What you should do: The entries that follow must be written out exactly, without any of the pictures they contain.

Supplied material:
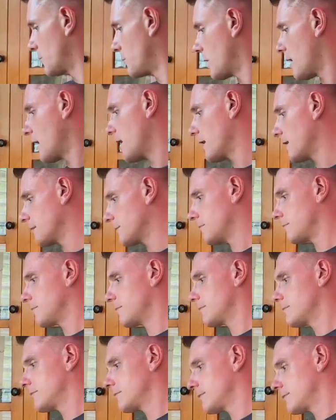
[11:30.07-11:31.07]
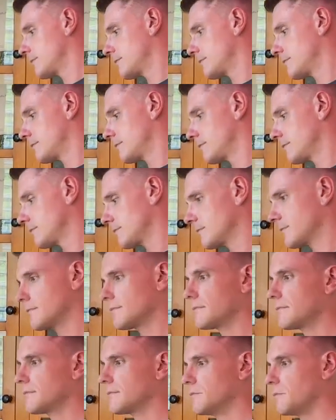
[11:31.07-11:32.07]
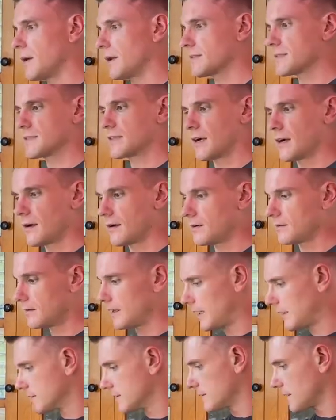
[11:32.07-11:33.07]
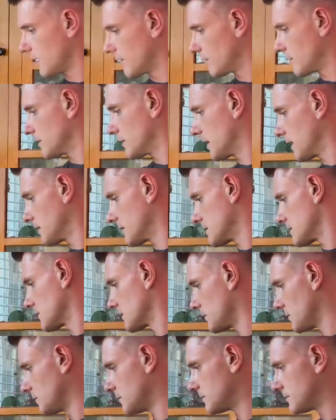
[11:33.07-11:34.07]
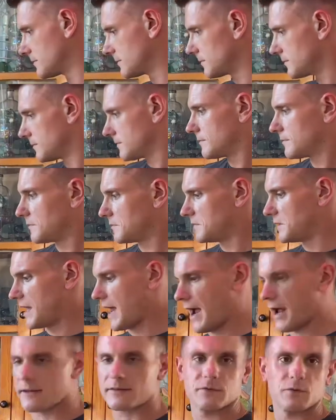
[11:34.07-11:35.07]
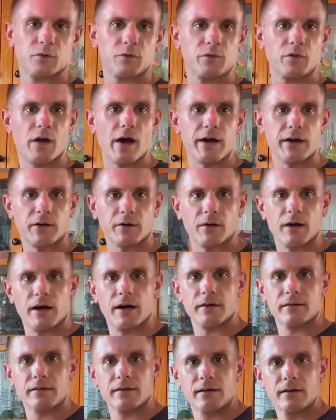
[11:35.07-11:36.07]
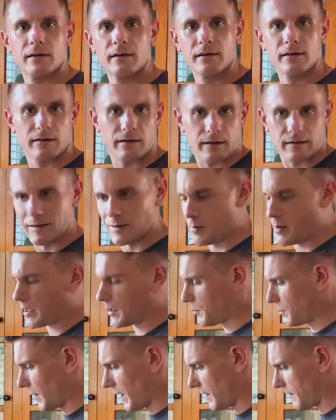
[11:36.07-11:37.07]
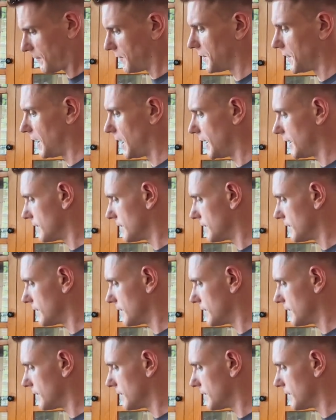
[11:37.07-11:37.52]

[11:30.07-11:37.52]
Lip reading: my Monstera, I discovered that these little gnats were flying around and they make a plant for that.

Response:
[11:30.07-11:31.07]
[11:31.07-11:32.07]
[11:32.07-11:33.07]
[11:33.07-11:34.07]
[11:34.07-11:35.07]
[11:35.07-11:36.07]
[11:36.07-11:37.07]
[11:37.07-11:37.52]

[11:30.07-11:37.52]
Lip reading: my Monstera, I discovered that these little gnats were flying around and they make a plant for that.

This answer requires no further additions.